12. The computing device of claim 10, wherein predicting blending parameters associated with each of the motion vector frames and the optical flow frames comprises predicting the blending parameters using a trained neural network.
13. The computing device of claim 12, wherein the trained neural network is provided the generated motion vector frames and generated optical flow frames as input tensors to predict the blending parameters.
14. The computing device of claim 10, the one or more processors further operable to provide rendered object depth information for the preceding image frame, the following frame, or a combination thereof, a calculated disocclusion mask, or both, as input tensors to a neural network.
15. The computing device of claim 10, wherein at least one of generating motion vector frames and generating optical flow frames is performed using a scatter-gather operation.

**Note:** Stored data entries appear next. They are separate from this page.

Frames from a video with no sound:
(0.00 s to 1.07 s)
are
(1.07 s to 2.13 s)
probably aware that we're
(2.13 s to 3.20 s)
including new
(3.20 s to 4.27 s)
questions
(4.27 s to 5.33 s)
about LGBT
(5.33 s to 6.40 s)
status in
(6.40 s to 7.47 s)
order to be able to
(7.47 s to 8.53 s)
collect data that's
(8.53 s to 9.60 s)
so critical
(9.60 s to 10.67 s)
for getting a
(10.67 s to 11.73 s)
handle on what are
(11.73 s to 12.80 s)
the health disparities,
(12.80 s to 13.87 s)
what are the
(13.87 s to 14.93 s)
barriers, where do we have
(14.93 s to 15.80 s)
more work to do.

16. The computing device of claim 10, wherein generating motion vector frames and optical flow frames occurs at a resolution reduced to a full resolution of the preceding image frame and the following image frame.
17. The computing device of claim 16, wherein blending either the motion vector frames or the optical flow frames using the predicted blending parameters based on whether a highest blending parameter for the pixel is associated with a motion vector frame or an optical flow frame comprises gathering and warping preceding and following RGB frames at a full resolution using either the motion vector frames or an optical flow associated with the motion vector frames or the optical flow frames.
18. The computing device of claim 10, wherein the predicted blending parameters are further used to indicate by pixel a proportion of preceding and following motion vector frames or preceding and following optical flow frames to blend in generating the interpolated output frame.
19. A method of training a neural network, comprising:
receiving an input tensor in an input layer of a neural network, the input tensor representing a preceding motion vector frame, a following motion vector frame, a preceding optical flow frame, and a following optical flow;
providing an output tensor to an output layer of the neural network, the output tensor representing:
one or more coefficients predicting blending parameters to be used in blending either the preceding motion vector frame and the following motion vector frame, or the preceding optical flow frame and the following optical flow frame based on whether a highest blending parameter for a pixel location is associated with a motion vector frame or an optical flow frame; and
training the neural network to predict the provided output tensor based on the received input tensor by using backpropagation to adjust a weight of one or more activation functions linking one or more nodes of one or more layers of the neural network.
20. The method of claim 19, wherein the input tensor representing a preceding motion vector frame, a following motion vector frame, a preceding optical flow frame, and a following optical flow are at reduced resolution compared to a rendered preceding image frame and a rendered following image frame.